The two-hour pilot Moore delivered is sweepingly ambitious, thought-provoking and visually well-imagined, like a more photogenic version of BSG’s claustrophobic interiors. While it’s hard to tell from one pilot, it certainly looks like a potentially worthy successor to BSG. It’s also complicated, thick with levels and interlocking narratives and, frankly, tough to follow until you get acclimated. This apparently scared Fox off, and the network that made Joss Whedon dumb down Dollhouse (until it reconsidered, at which point it got good), decided not to order a series. 

This would usually mean a pilot, unless freed and picked up by another network, would disappear without ever being seen. Fox, however, is for some reason not only airing the pilot but has been giving it a fair amount of publicity for a show it seems to have every intention of killing. It’s moved the airdate from a July 4th weekend deathslot to tonight (a Friday, yes, but a traditional Fox sci-fi timeslot) and made actors and producers available for interviews. It’s treating the airing almost as a debut even though, in all likelihood, it is not. 

Is it some internal struggle over the series at Fox? A noble gesture of completism toward Moore and the fans? A tantalizing long-shot attempt to leave the door open in case, just in case, more people than expected tune in and show Fox this pilot has potential to make it as a series? 

I still have to doubt the latter. But if you’re willing to get your heart broken, I suggest you give it a shot and watch anyway.

The pilot is not perfect. It can verge on pretentious, it feels a touch bloated (the pilot was padded to fit two hours) and arguably it could do without the reality-TV subplot (which often seems like a familiar cautionary tale about The Dangers of Media). 

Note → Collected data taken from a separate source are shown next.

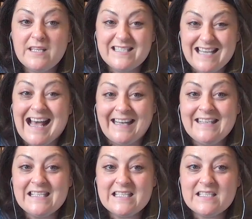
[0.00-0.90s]
his
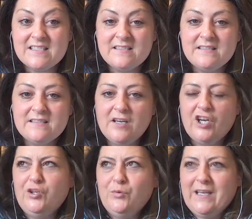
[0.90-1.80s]
aunt,
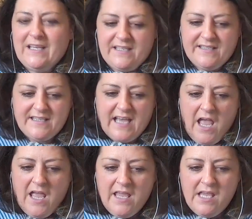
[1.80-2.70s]
who is
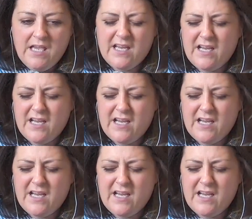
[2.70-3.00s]
I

But it’s also well acted and extremely well-directed (by Friday Night Lights’ Peter Berg). Its vision of space is much of a piece with BSG’s unglamorized close quarters, but it has a look all its own; there’s a particularly beautiful sequence in which the ship uses the gravitational field of Neptune as a slingshot and unfolds its booster mechanism like complex jewelry against the planetary backdrop.

Like BSG, it’s shot under with dread, because of the story of mankind racing annihilation, but it has an easier humor than BSG did, and quickly finds its own voice. The confessional interviews with the cast members—a big plus of the reality-TV plot—both establish character quickly and weave together the different story themes. And like BSG, it’s suffused with big ideas, particularly about the nature of consciousness and about whether a “virtual” experience—or assault—is any less legitimate than a “real” one. 

Moore will probably end up exploring those big ideas instead in his BSG sequel Caprica, debuting next year on SyFy, which also has a premise involving virtual reality. However good Virtuality looks, and however strangely charitably Fox is treating its burnoff, I still see no indications the network plans to keep it around. 

But it’s not impossible. You can still watch it. And it’s better than any network drama pilot I’ve seen so far for next fall. The Phaeton’s mission is probably doomed, but is that any reason not for you to go along? That’s what space travel is about, after all: risk, and the journey.